Beyond that, Derfield knows what the future looks like. Once he began to heal and his mind cleared, he took stock of his life and decided to make serious changes. In addition to the saloon and bustling beer bar, Derfield owns the shooting arcade River City Shooting Gallery. Erika Derfield, a first-grade teacher at Cosumnes River Elementary in Sloughhouse, does the books for the three businesses.

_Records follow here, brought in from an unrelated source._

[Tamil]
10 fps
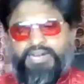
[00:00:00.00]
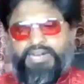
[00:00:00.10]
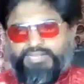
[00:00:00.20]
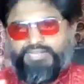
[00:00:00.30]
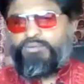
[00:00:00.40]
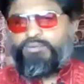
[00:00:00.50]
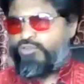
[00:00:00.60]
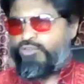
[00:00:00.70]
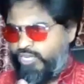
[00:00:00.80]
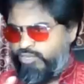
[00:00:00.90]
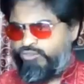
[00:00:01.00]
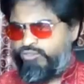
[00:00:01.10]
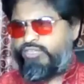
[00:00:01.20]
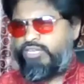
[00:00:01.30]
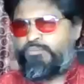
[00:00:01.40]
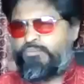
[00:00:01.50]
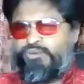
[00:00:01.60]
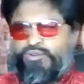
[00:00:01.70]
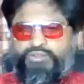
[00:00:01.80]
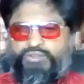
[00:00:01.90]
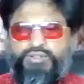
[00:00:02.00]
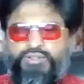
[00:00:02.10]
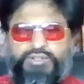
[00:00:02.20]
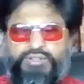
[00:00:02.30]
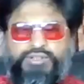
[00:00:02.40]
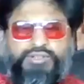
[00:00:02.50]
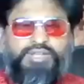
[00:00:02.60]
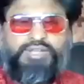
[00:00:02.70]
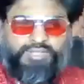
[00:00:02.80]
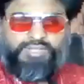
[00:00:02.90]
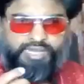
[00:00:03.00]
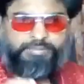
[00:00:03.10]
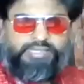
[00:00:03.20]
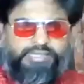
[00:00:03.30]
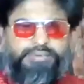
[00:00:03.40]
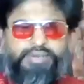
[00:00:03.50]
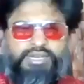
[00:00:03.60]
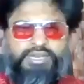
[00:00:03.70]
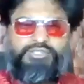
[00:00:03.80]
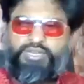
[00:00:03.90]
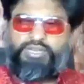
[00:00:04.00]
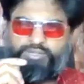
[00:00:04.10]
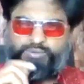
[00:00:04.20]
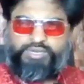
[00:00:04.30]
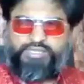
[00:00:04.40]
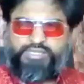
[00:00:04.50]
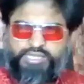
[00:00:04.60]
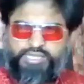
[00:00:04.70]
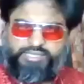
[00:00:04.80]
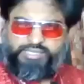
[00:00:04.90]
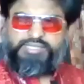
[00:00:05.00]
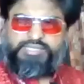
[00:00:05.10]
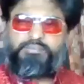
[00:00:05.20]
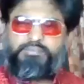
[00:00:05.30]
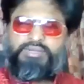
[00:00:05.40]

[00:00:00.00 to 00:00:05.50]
வேலைக்கு தான் போகணும் தனி கொடுத்தனம் தான் போகணும் அல்லது ஏன் மதிப்பு இல்லைன்னு சொல்லி அதை உணர்ந்து அதுக்கு தகுந்த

“In the hospital, I told her that working 85 hours a week is over. Owning three businesses, you’re constantly going 24/7. But that’s why I have employees and I never used them to the fullest extent,” Sean said. “I need to delegate more and enjoy life, take more vacations and stop saving the money for that rainy day.”
Added Erika, “We’re both really busy. ‘Work hard, play hard’ was our motto. We’ve had a lot of conversations that life is too short and we need to enjoy our lives because you never know what tomorrow will bring.”
Once he got out of the hospital, Sean had a long road to recovery. He had to wear a heavy-duty neck brace around the clock and had a feeding tube though his nose. Due to his brain injury, he was unable to swallow properly until recently.
These days, the brace and the feeding tube are going. He was never cited in the accident and got the OK to drive again. But that pledge to work less has been a challenge. When two managers took time off to travel recently, he said he personally picked up the slack and found himself working longer hours once more. He says he’s determined to stick to his guns and not be so consumed by work.
For a time after the accident, his wife was concerned that the brain injury would mean the playful, humorous man she knew and loved would never completely return, that her husband might forever be saddled with memory and cognitive issues. But that’s gradually changing, she said.
“At one point in the hospital, I said, ‘Hey, you made the front page of the Sac Bee (website). He said, ‘Was I wearing my BierGarten shirt?’ That’s when I knew he was back,” she said, laughing.